> _Task objective_: For every line in the material, output its text exactly and exclude any image it holds.

> _Working data_:
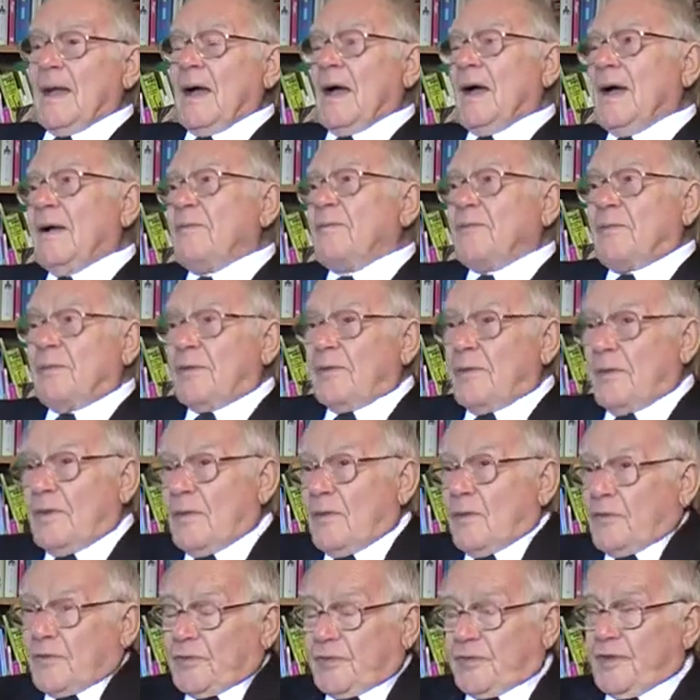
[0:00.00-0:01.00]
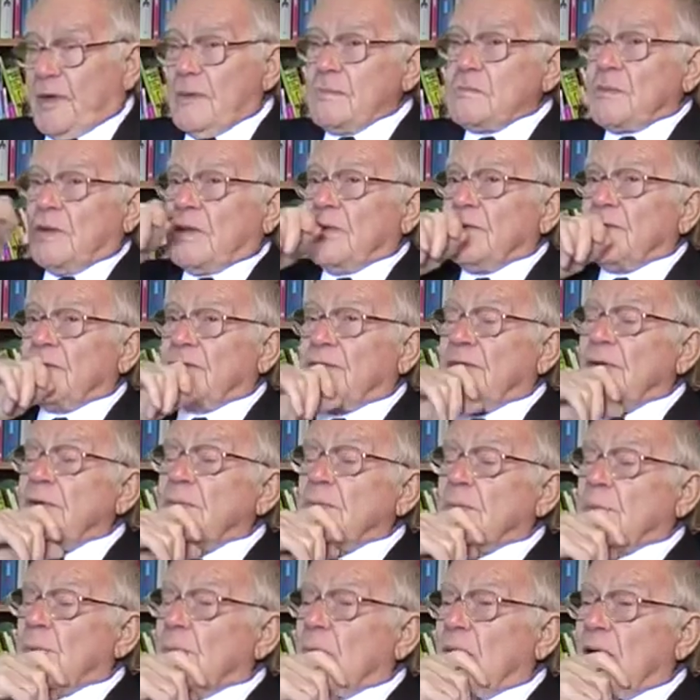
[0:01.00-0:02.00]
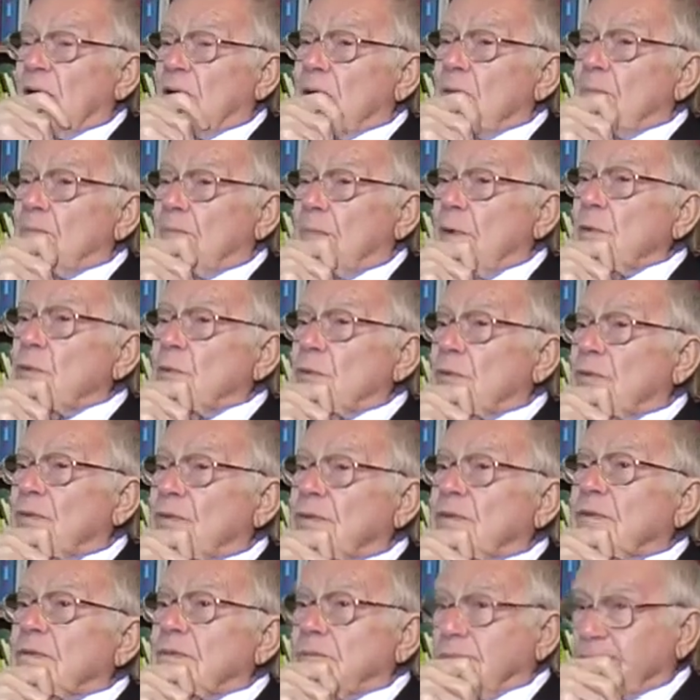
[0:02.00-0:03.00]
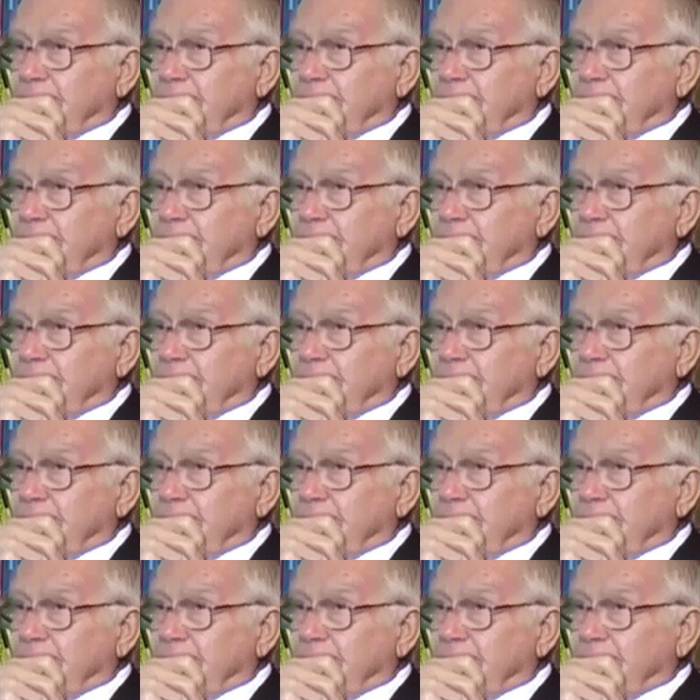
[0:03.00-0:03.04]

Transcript: and for some considerable while boots.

> _Solution_:
[0:00.00-0:01.00]
[0:01.00-0:02.00]
[0:02.00-0:03.00]
[0:03.00-0:03.04]

Transcript: and for some considerable while boots.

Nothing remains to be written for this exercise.